I slurped my way through the last memory of summer – a palate deadening, overwhelmingly peppery, but pretty gazpacho of wild crayfish with a courgette mousse.  My companion had crispy frogs legs with garlic cream, spinach and bacon, which I tasted, despite my usual froggie Douglas Bader qualms; delectable little morsels, but who’d be a frog?  Next up, one of the perks of the job – scallops with sweetcorn and chicken wings in a pool of brown butter – sent out by the chef as an unnecessary indulgence - what designer sample sales are to fashion writers, except the fashion writers buy the samples and don’t wear them.  I eat the samples and wear them on my hips.   To follow we both had grasse (my companion is very posh).  Grouse en croute to me, with an extra howl mid vowel.

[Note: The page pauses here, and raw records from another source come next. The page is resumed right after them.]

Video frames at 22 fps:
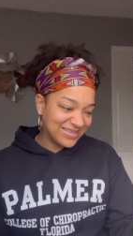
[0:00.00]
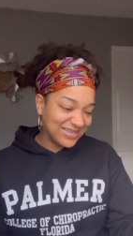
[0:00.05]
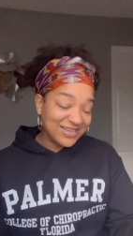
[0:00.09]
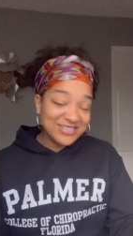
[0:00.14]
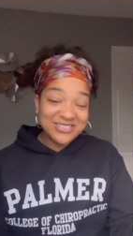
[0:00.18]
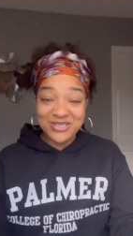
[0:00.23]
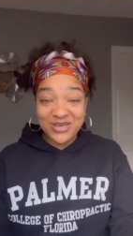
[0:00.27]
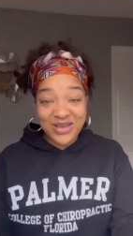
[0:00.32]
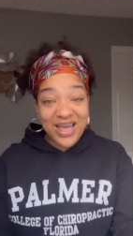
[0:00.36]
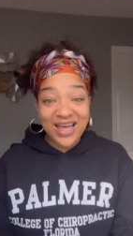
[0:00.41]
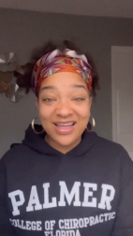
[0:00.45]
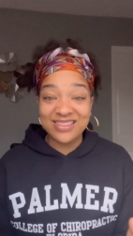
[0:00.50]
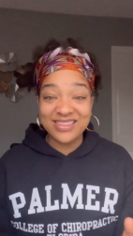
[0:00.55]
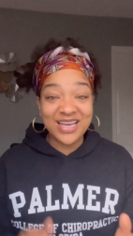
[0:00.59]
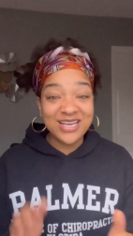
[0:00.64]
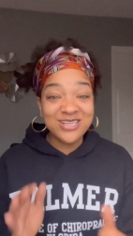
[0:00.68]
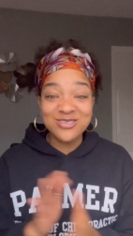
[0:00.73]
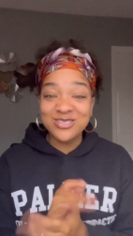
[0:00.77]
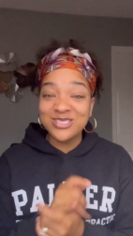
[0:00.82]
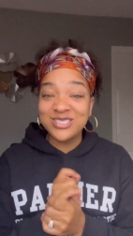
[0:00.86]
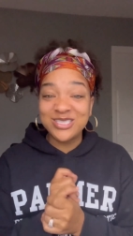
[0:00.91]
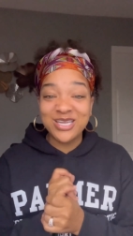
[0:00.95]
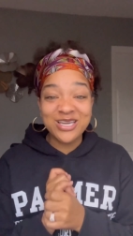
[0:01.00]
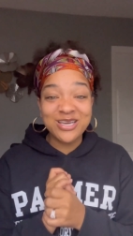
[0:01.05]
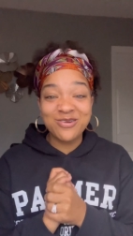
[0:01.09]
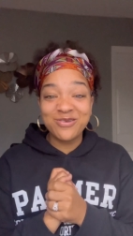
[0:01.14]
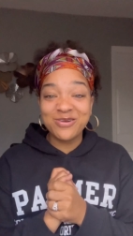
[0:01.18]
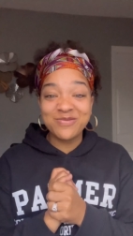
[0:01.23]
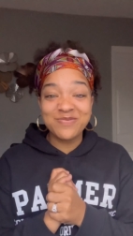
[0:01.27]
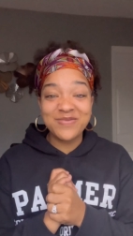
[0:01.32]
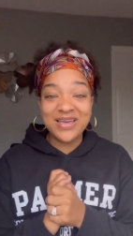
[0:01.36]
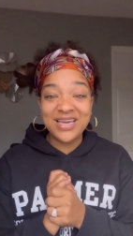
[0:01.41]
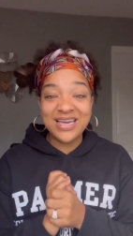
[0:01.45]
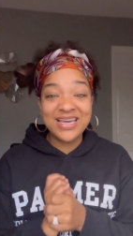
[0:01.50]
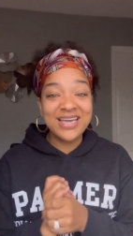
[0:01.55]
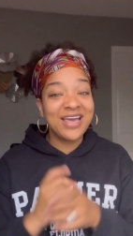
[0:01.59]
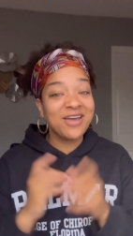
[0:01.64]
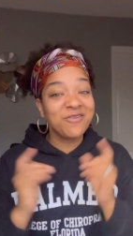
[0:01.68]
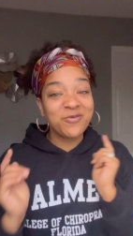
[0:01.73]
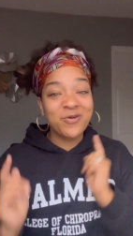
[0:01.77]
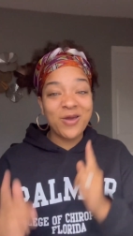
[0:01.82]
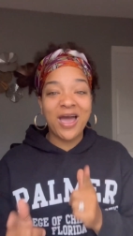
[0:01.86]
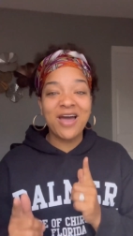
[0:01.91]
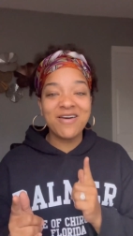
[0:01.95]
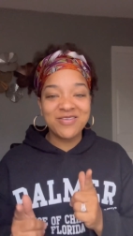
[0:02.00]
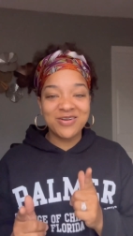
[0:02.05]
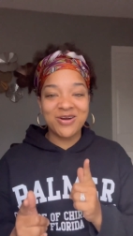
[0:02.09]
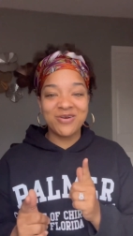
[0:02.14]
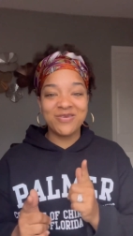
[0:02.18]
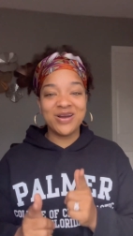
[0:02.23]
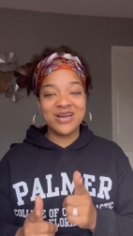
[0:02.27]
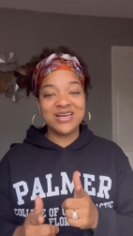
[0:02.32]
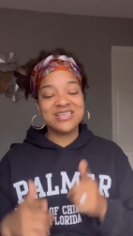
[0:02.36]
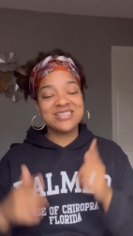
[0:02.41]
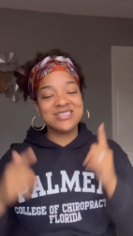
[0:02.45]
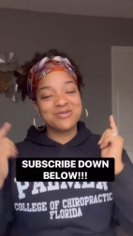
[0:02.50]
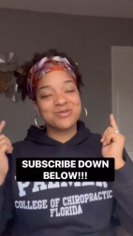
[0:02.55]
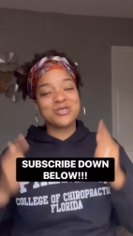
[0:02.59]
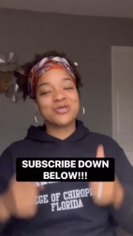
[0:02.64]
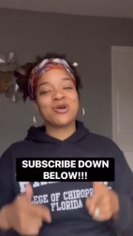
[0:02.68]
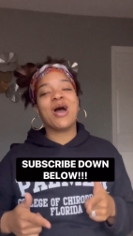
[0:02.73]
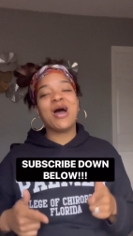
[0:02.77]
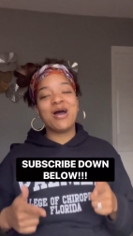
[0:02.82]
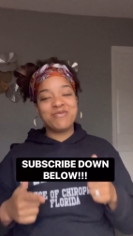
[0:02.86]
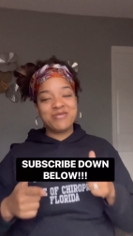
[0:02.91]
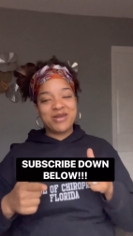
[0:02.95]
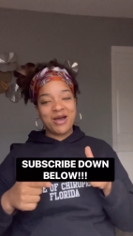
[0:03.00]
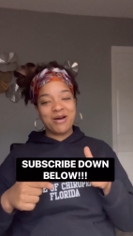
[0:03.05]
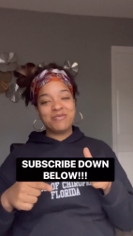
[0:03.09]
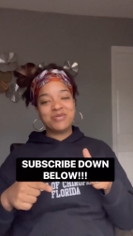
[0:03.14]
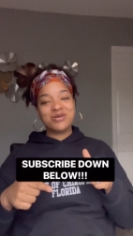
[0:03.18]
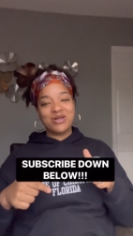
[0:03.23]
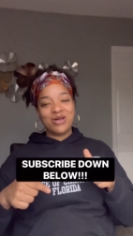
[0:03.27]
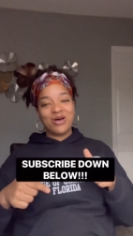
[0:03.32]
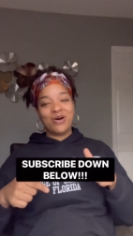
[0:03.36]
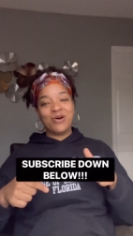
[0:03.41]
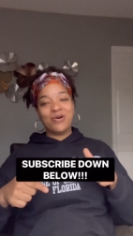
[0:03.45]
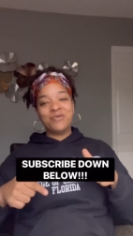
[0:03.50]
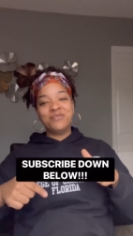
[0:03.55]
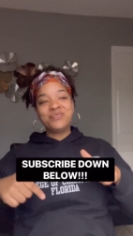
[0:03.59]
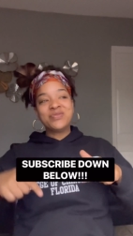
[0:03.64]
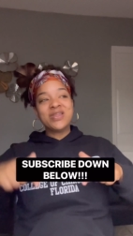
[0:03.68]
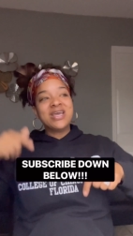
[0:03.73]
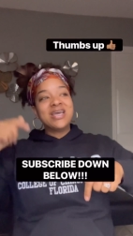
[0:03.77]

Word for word: So yeah, thanks for sticking with me. If you haven't already, subscribe down below.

Mr RP was less keen than I on the breast of grouse, sandwiched between almost liquid foie gras and a duxelles of wild mushrooms before being encased in a wafers of delicate pastry.  ‘It’s like a fancy game pie,’ he mused, picking it over like he was going to perform open heart surgery and then leaving all the pastry on one side of his plate.  (My God – does the man not have children? – that’s usually my supper.) But I was satisfied, especially with a dollop of Richard’s signature mash potatoes served in a little copper pot with butter oozing through the surface.  Pudding was white peaches with champagne sorbet and soft meringue, strawberry consommé and vanilla ice cream.

 

My companion left, unsteadily, and disappeared into the night leaving me alone with his leftovers.  ‘So,’ said Thierry, ‘Do you want a drink at the Groucho later?’